3 Jun 2010 by Jim Fickett.

There is a clear correlation between the monthly change in non-farm payrolls, on the one hand, and the levels of the ISM manufacturing employment index and non-manufacturing employment index, on the other. However the month-to-month noise in all three series is so high that the predictive ability of the ISM indices for any one month is quite low.

The ISM released the non-manufacturing index today, and a number of news stories picked up on the fact that the employment sub-index was finally above 50. From the Washington Post:

Fewer people are filing claims for unemployment aid, new jobs are showing up in service industries, and companies are squeezing all they can from lean staffs and may need to hire soon.
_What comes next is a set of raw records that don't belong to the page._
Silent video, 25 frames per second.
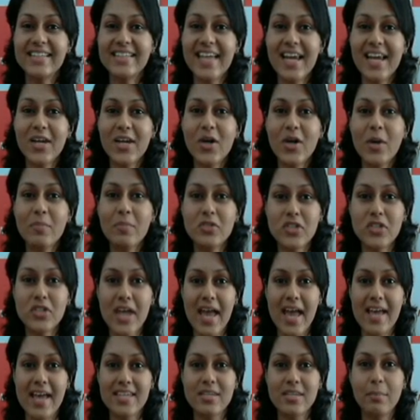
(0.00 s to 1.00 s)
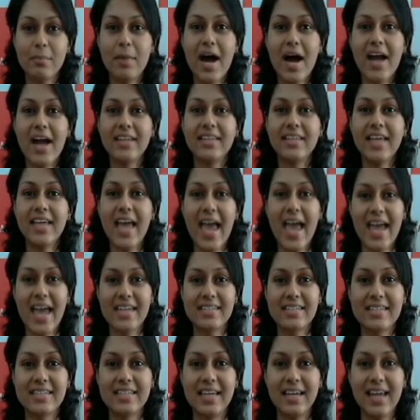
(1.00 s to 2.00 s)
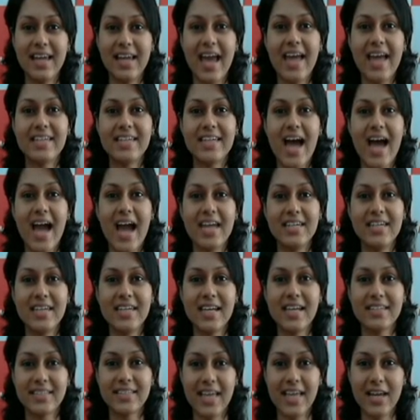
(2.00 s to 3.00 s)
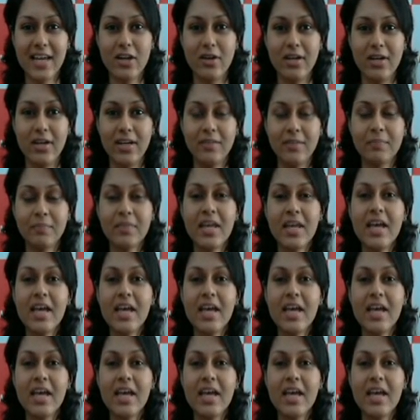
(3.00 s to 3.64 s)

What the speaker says: Telecom shares Bharti Airtel and Idea Cellular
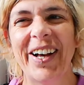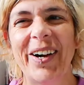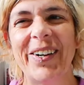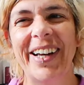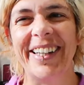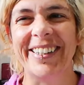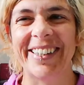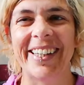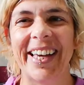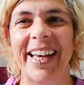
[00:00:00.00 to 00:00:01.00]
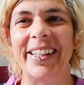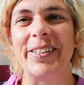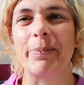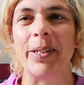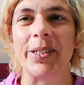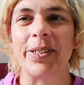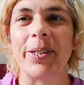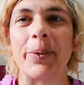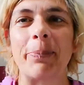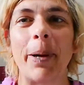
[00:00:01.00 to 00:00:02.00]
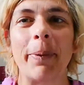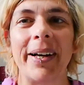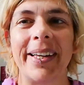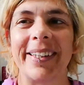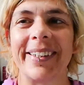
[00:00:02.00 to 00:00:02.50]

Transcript: All right, take care. Speak to you soon. Bye bye.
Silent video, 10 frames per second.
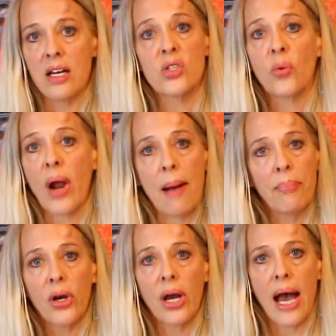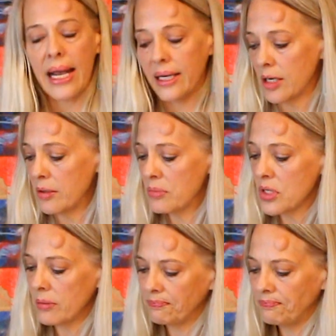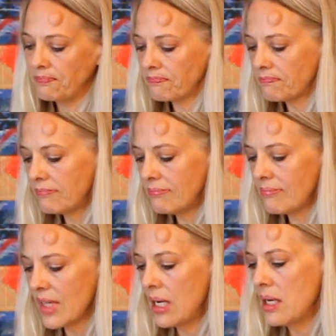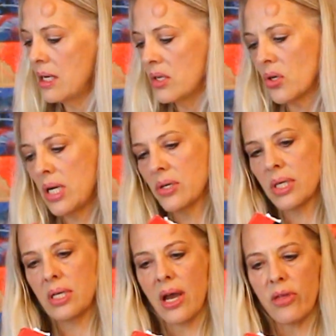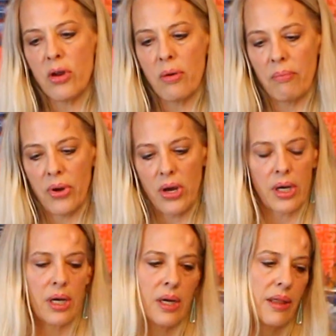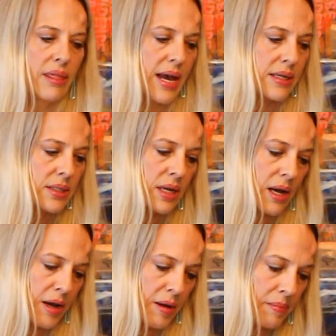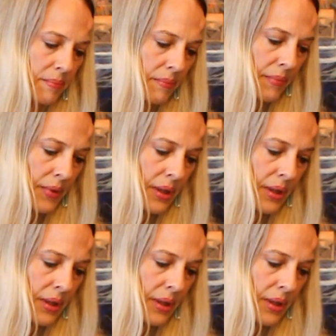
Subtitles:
scrapbook items. So here's another book that I'm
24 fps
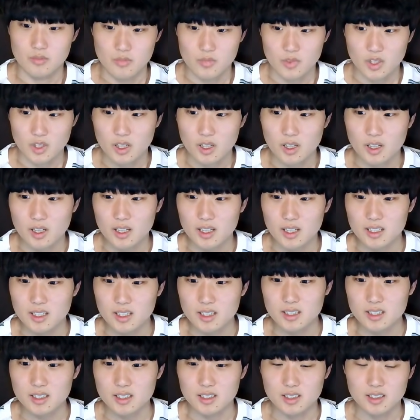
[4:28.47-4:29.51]

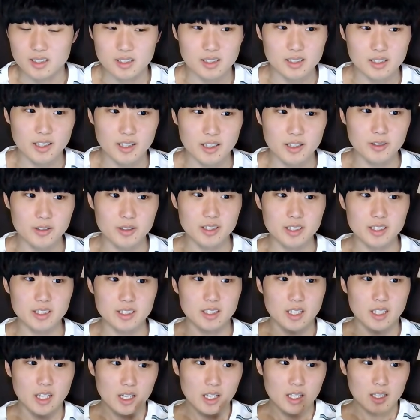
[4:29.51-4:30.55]
Ah, there is
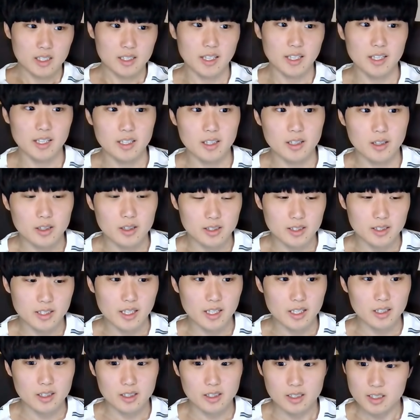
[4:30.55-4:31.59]
they uh,
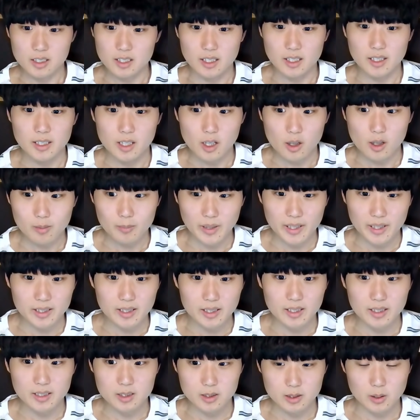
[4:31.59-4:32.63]
they clean up and
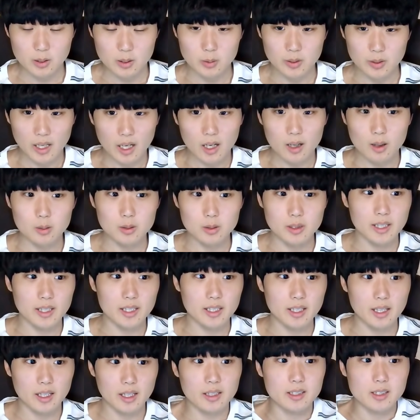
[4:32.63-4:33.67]
then so now they
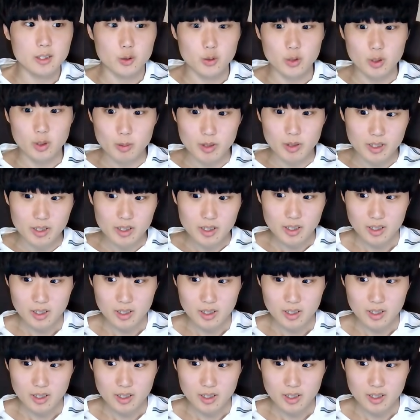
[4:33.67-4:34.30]
can swimming.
Hopes for the job market brightened Thursday

[emphasis added]

So how much can one really tell from the ISM employment sub-indices in manufacturing and services? The following graph shows those two indices and the month-to-month change in non-farm payrolls, from the BLS (all data through April; click for larger image):

While it is clear that there is a strong correlation, there is also a great deal of noise. And some misleading signals, as well. Note, for example, that in the middle of 2008, when the downward trend in jobs was starting to really accelerate, there was a big spike up in the ISM manufacturing employment index.

All in all, it is not worth spending much time trying to read the tea leaves on this one.